Fanatisme itu hari ini bisa terhadap organisasi, lembaga, majelis ta’lim dan bahkan fanatik kepada ilmu yang dipelajari. Ta’assub terhadap ilmu adalah seseorang mencukupkan diri kepada satu ilmu saja yang ia pelajari. Ilmu fikih saja atau tafsir saja tidak cukup untuk menyelesaikan ‘sejuta’ persoalan umat.
Masalah umat bukan soal fikih saja, atau soal politik dan ekonomi saja. Tapi telah berakumulasi dalam satu problema besar.

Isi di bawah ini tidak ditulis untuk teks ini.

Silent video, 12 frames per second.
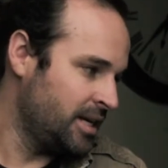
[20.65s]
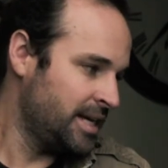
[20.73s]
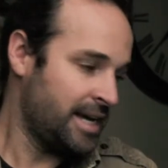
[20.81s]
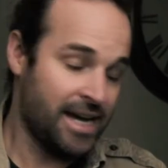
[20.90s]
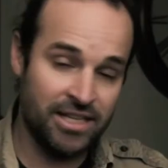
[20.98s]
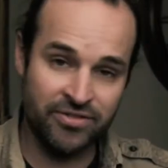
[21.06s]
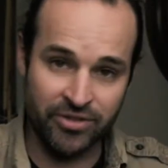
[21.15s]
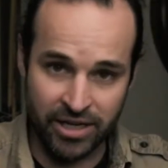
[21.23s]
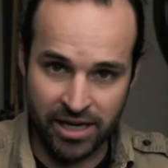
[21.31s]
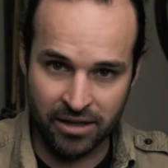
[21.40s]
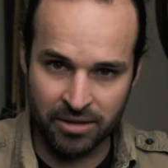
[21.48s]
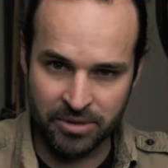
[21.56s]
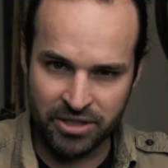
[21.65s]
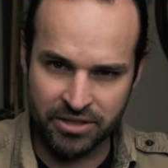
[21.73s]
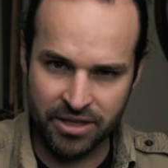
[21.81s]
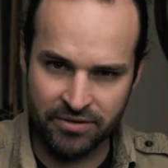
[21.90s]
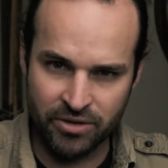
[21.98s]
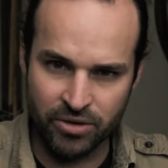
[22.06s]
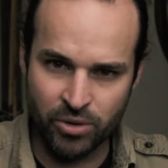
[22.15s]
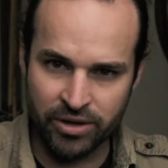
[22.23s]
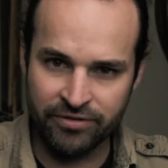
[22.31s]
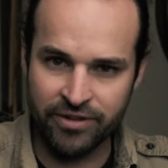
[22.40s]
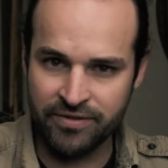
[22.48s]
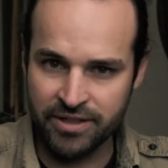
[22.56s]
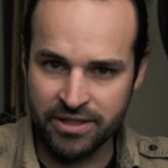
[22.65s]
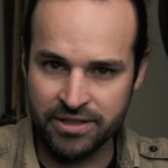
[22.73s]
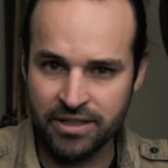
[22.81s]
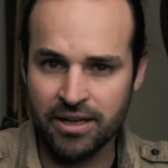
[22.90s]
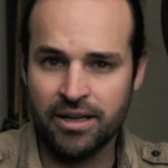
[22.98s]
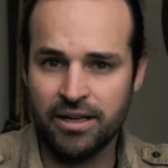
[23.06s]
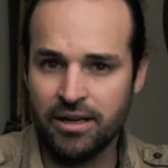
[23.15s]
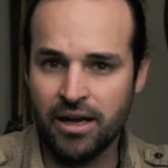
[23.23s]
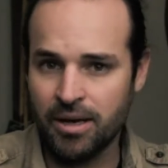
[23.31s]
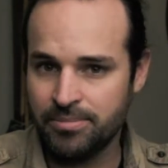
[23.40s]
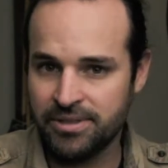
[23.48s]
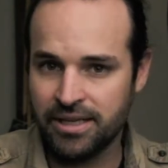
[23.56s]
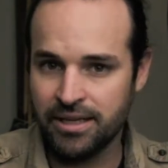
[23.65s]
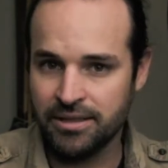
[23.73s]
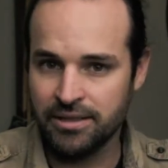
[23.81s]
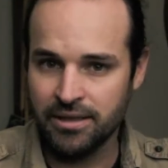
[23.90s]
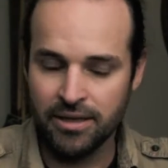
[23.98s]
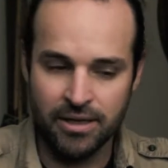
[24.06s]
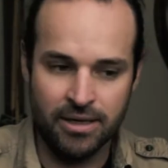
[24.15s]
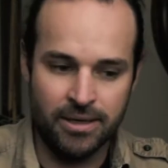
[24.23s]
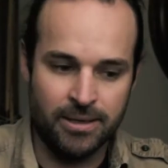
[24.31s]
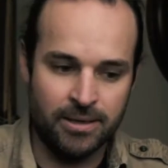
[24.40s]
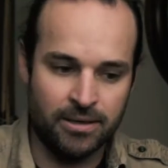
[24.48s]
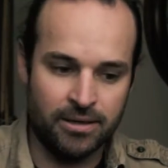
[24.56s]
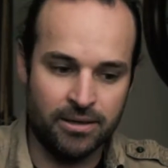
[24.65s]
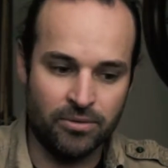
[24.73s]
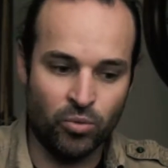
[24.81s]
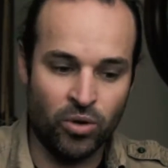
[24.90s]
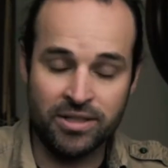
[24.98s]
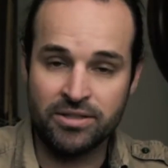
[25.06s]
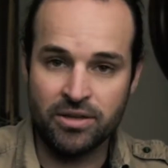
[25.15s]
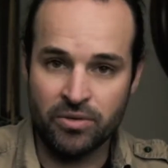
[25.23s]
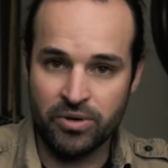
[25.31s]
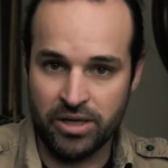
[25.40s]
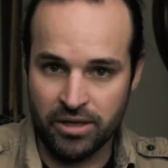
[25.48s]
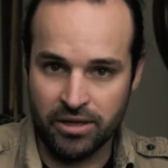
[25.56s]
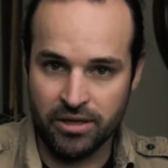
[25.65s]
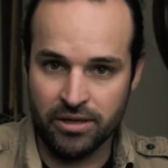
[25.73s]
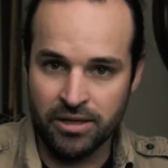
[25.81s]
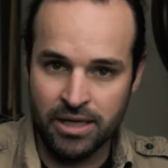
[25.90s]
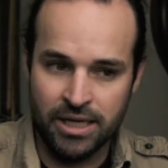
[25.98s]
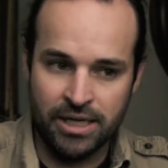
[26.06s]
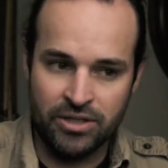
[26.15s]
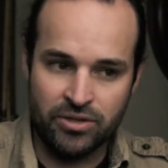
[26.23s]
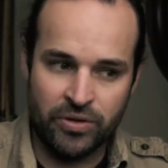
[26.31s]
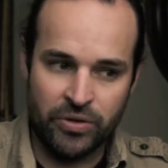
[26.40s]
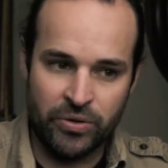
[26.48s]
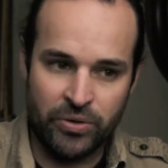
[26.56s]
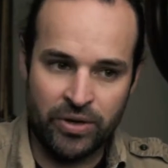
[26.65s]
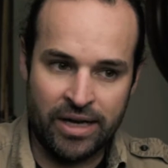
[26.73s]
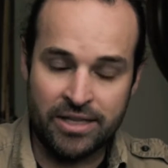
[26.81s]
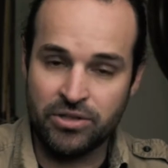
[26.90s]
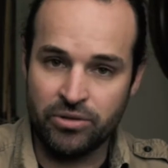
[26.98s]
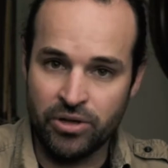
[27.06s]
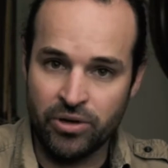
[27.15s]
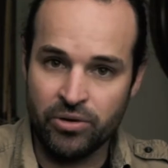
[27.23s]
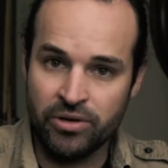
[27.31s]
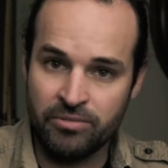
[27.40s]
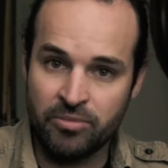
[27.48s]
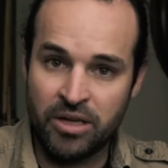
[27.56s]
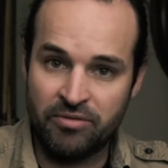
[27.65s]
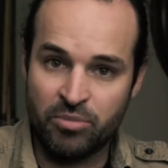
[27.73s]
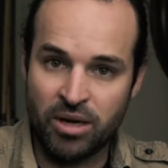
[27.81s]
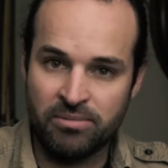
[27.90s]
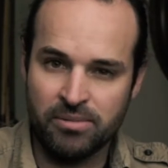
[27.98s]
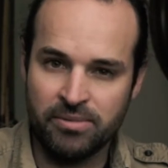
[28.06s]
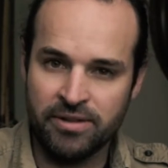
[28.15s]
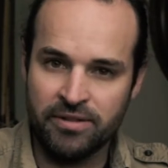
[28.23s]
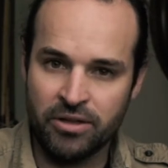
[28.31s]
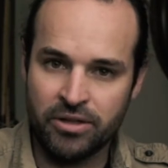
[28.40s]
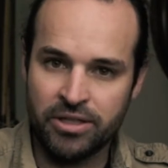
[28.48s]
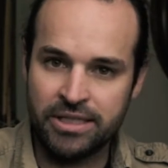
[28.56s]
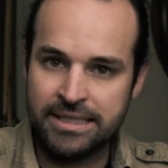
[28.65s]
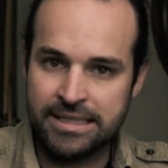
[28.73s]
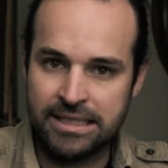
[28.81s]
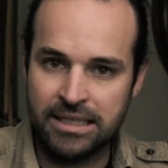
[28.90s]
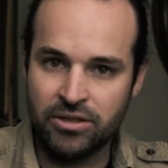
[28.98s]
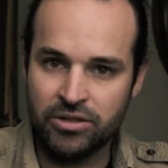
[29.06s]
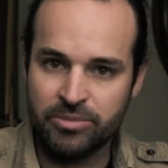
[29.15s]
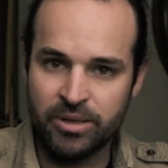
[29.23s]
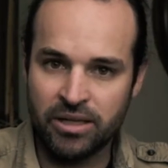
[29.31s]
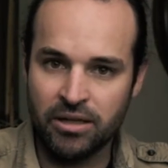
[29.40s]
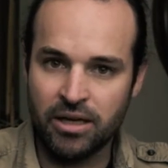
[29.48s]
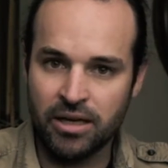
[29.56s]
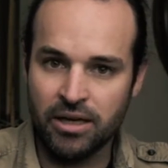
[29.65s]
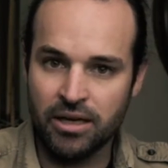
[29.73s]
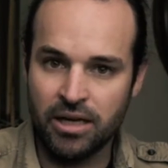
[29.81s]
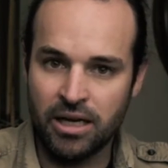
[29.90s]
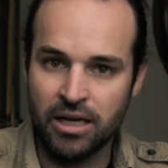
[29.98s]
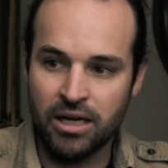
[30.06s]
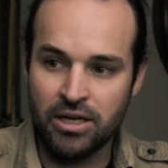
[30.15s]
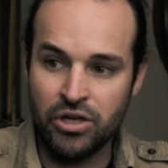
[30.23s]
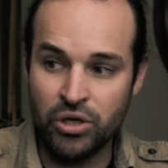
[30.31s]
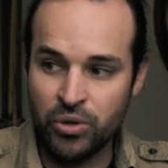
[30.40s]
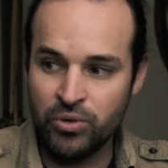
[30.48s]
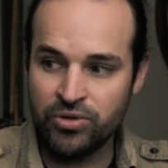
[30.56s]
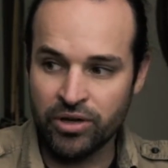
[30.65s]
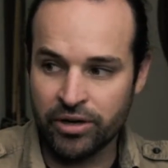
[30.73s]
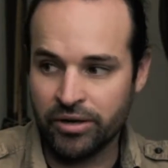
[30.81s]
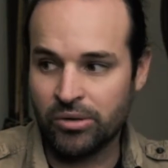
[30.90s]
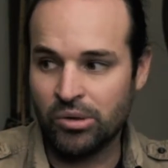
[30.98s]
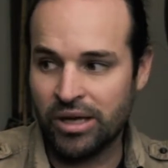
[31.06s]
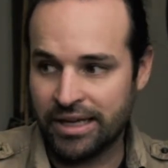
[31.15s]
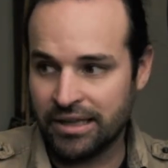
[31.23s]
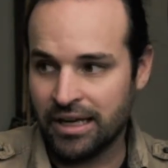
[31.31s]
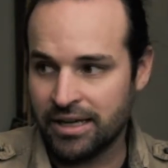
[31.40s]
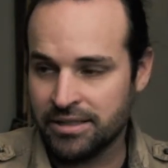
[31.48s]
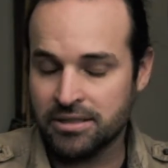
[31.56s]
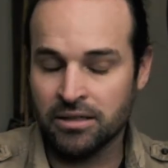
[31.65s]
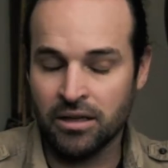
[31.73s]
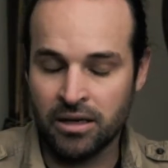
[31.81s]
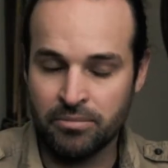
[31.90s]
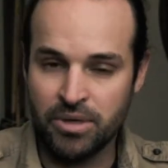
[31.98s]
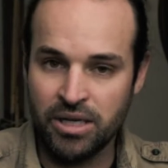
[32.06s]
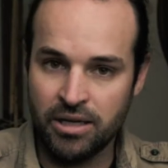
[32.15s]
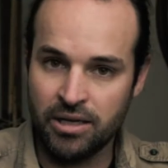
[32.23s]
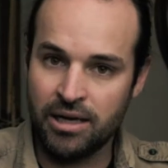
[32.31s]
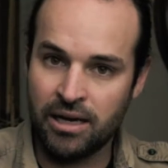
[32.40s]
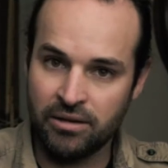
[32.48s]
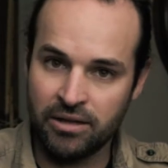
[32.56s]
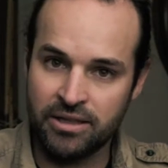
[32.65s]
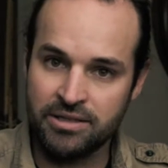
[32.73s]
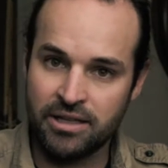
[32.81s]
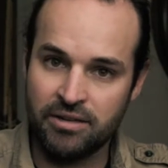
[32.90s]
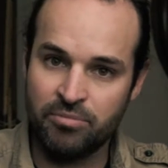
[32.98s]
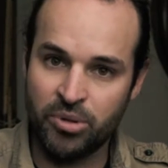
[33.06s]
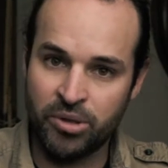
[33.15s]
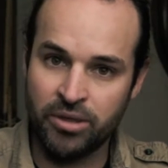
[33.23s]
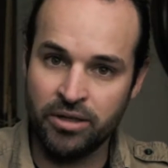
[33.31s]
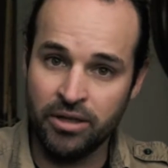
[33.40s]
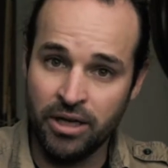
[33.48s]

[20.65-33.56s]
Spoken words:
As for now, let me just give you a quick 15-second update on what's going on. So as you know and have probably learned and seen, there's been a lot of news article headlines and a lot of media outlets that have put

Maka, harus ada kerelaan dari ahli ilmu tertentu untuk melakukan ‘silaturahim ilmiah’ kepada ahli ilmu yang lain. Keengganan untuk ‘bersilaturahim’ ini melahirkan keangkuhan dan kesombongan. Inilah penyakit internal yang diperangi oleh Imam Ghazali pada zamannya.

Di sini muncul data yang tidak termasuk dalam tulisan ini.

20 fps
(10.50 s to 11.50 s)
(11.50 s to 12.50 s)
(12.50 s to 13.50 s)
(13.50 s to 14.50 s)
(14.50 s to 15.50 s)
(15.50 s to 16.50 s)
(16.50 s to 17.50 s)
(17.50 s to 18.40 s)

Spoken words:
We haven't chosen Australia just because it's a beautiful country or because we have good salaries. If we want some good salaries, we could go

Kebangkitan Islam, harus didasari oleh pemikiran dan akidah yang sehat. Dalam karya-karyanya imam al-Ghazali, reformasi yang dialakukan memiliki kekhasan. Pertama, tulisan-tulisan imam al-Ghazali tidak memuat ajakan kepada kaum Muslimin untuk berjihad (qital) melawan kaum Salib dan bangsa Mongol. Kedua, beliau lebih cenderung melakukan kritik atas diri sendiri (al-naqd al-dzati).
Oleh sebab itu, dia tidak mencari-cari alasan apapun untuk menjustifikasi kelemahan umat Islam serta melemparkan tanggung jawab atas segala keterpurukannya kepada kekuatan-kekuatan asing yang menyerang (Majid Irsan Kilani, Misteri Masa Kelam Islam dan Kemenangan Perang Salib, hal.77). Intinya, umat Islam kalah, karena internal umat lemah dan rusak.
Reformasi umat yang dilakukan imam al-Ghazali bertujuan mengikis fanatisme dan membuka sekat-sekat antar umat Islam dengan cara membersihkan hati (tazkiyatu al-nafs).
Maka, kita juga bisa menyimpulkan bahwa titik tolak reformasi Imam al-Ghazali ini tidak berangkat dari politik dan militer. Melainkan memulainya dengan islah al-dzati, reformasi pemikiran internal dan akidahnya. Tugas umat hari ini adalah memahami metodologi ulama dan memahami macam-macam perbedaan.